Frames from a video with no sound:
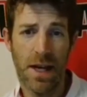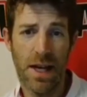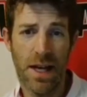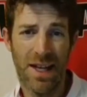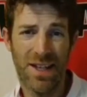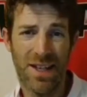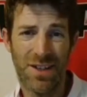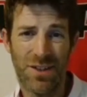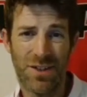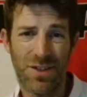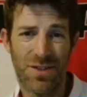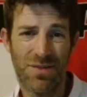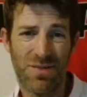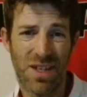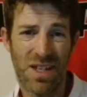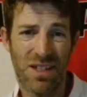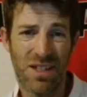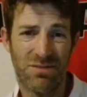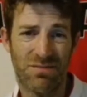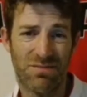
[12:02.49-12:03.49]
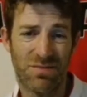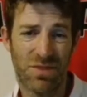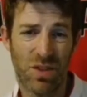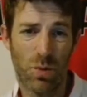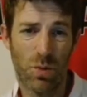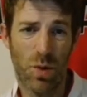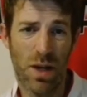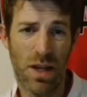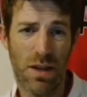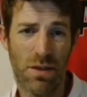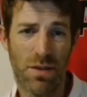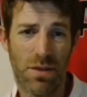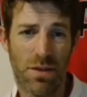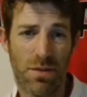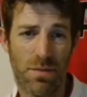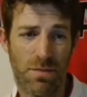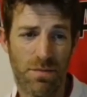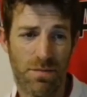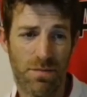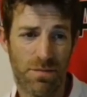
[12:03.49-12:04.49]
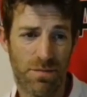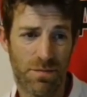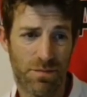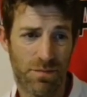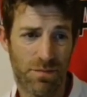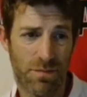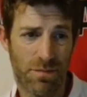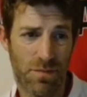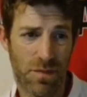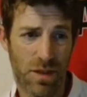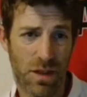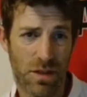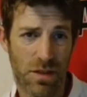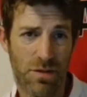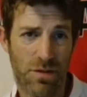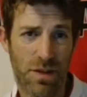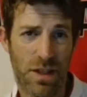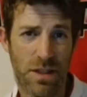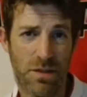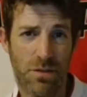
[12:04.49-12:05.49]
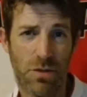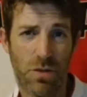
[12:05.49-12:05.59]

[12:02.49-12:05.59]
And with defensive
------------------------------
__Problem details__. Omit every picture while printing the data word for word.

__Completed task__.
Frames from a video with no sound:
[12:02.49-12:03.49]
[12:03.49-12:04.49]
[12:04.49-12:05.49]
[12:05.49-12:05.59]

[12:02.49-12:05.59]
And with defensive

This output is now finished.